Danièle Méaux, Géo-Photographies, Filigranes Editions, 2015

Au pourtour des cités, l’automobile est indispensable au déplacement. De novembre 2006 à mars 2007, le photographe français Benoît Grimbert a suivi l’A 406 North Circular Road, qui trace un arc de cercle à la périphérie Nord de Londres – sur 25,7 miles – de l’ouest à l’est de l’agglomération.

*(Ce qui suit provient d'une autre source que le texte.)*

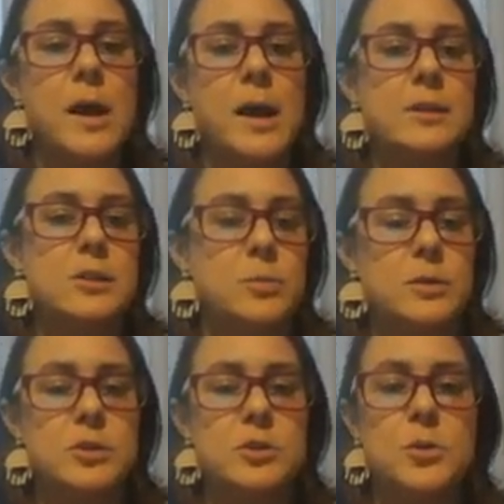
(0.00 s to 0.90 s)
I just want
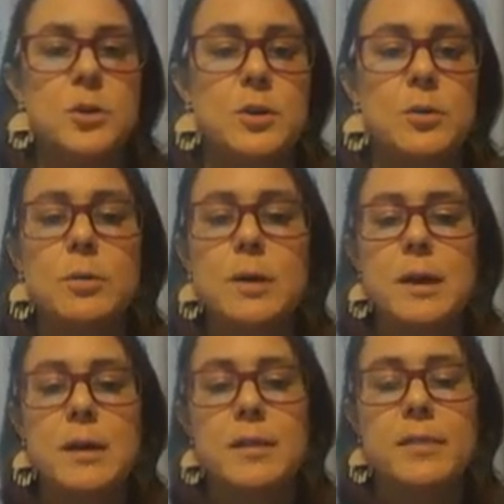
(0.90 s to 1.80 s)
to show you
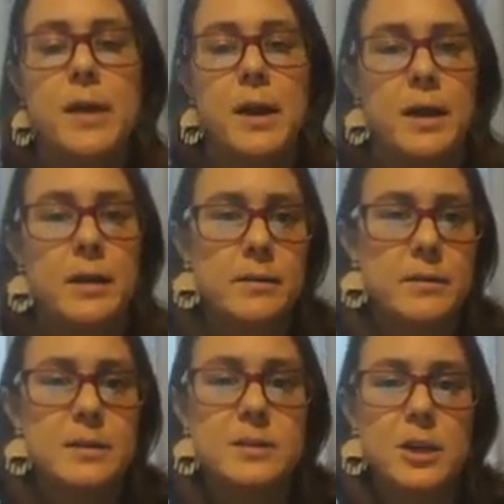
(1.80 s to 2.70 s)
that
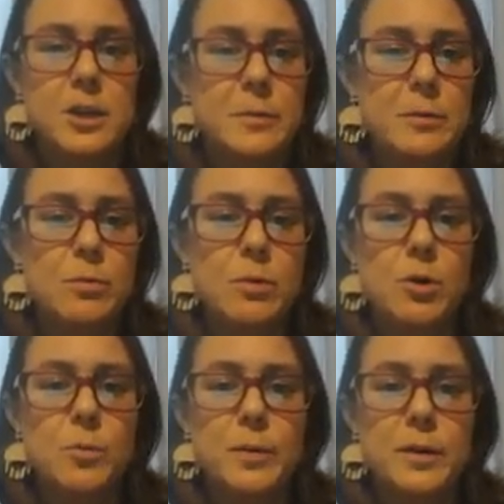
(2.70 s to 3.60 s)
this document will
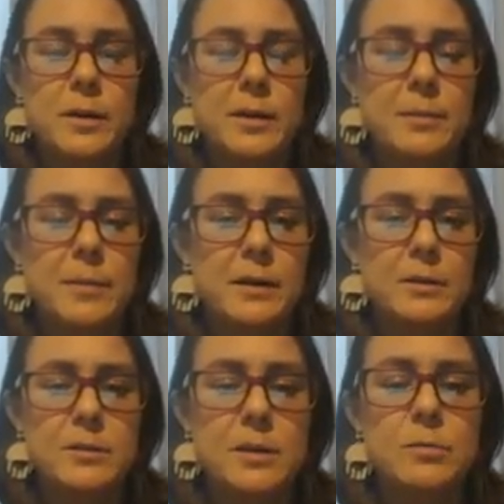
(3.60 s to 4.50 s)
open in
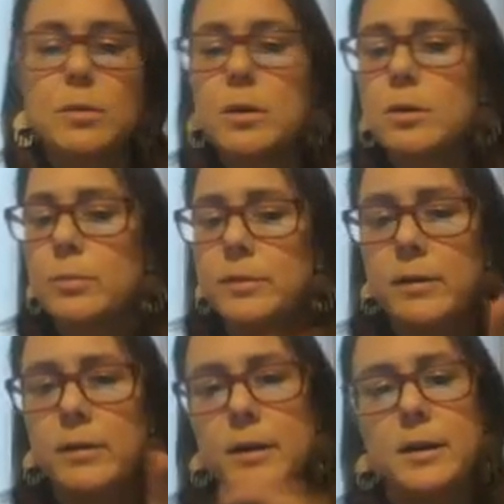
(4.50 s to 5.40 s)
Microsoft Word
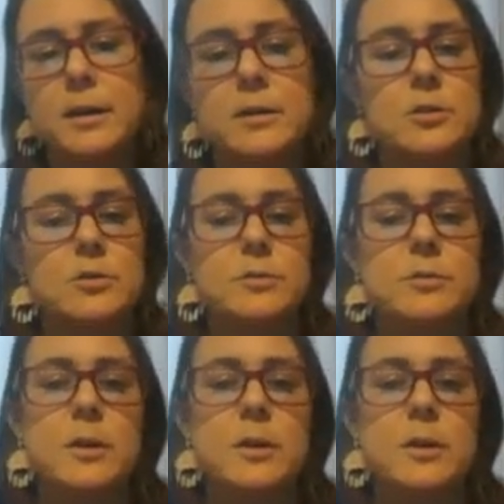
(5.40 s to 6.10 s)
without any issues.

La série qu’il réalise alors compte vingt-quatre vues en couleur de format carré. Point ici d’amples panoramas aux lignes puissantes et dynamiques. Les images montrent des espaces ordinaires, saisis à hauteur humaine ; le ciel est gris et, sous cet éclairage fade, il n’est ni ombre portée, ni tonalités saturées. La série a les allures sobres d’une collecte régulière – comme le suggère d’ailleurs la concision du titre : « A 406 North Circular Road ». Ce dernier ne livre pas seulement une information topographique, il signale aussi que les paysages donnés à voir sont des « espaces véhiculaires », autrement dit des sites que l’on n’atteint que par la route et qui sont indissociablement liés à la présence de cette dernière.
 
Sur les vues, les voies de circulation sont omniprésentes ; elles se déclinent éventuellement sur plusieurs niveaux et se combinent aux lignes ferroviaires. Quant aux aires réservées aux piétons, elles sont le plus souvent cernées de rambardes ou de barrières de protection : les promeneurs semblent devoir être préservés des automobiles. Des véhicules de toutes sortes peuplent les photographies, dont les humains se trouvent d’ailleurs quasiment éliminés. La végétation n’est pas absente ; elle apparaît le long des trottoirs ou au sein d’intervalles restés en friche entre les grandes artères. Des détritus émaillent ces zones vertes, qui se présentent aux antipodes de l’hortus conclusus puisqu’elles sont impures, disgracieuses et ouvertes sur une circulation ininterrompue. L’habitat, clairsemé, varie d’une vue à l’autre : il est quelques barres d’immeubles, mais surtout des pavillons pauvres… ainsi que des demeures plus cossues. Au sein des espaces mis en image par Benoît Grimbert, le tissu urbain semble se distendre, se relâcher ; le parcours de
l’A 406 permet au praticien d’ausculter le seuil où graduellement la ville se disperse et se délaie.
 
Les pylônes des lignes à haute tension, les poteaux, les lampadaires, très présents au sein des vues, constituent un rythme serré de verticales que viennent croiser – de façon plus ou moins perpendiculaire, selon les cas – les axes de circulation. Cette trame orthogonale fait écho au format carré des épreuves. Les espaces quadrillés, striés se présentent comme des aires où l’existence paraît très contrainte. Les images comportent un grand nombre de rambardes, murs, glissières de sécurité, grillages et barrières en tous genres : il est partout des limites et des frontières à même d’entraver le déplacement du piéton.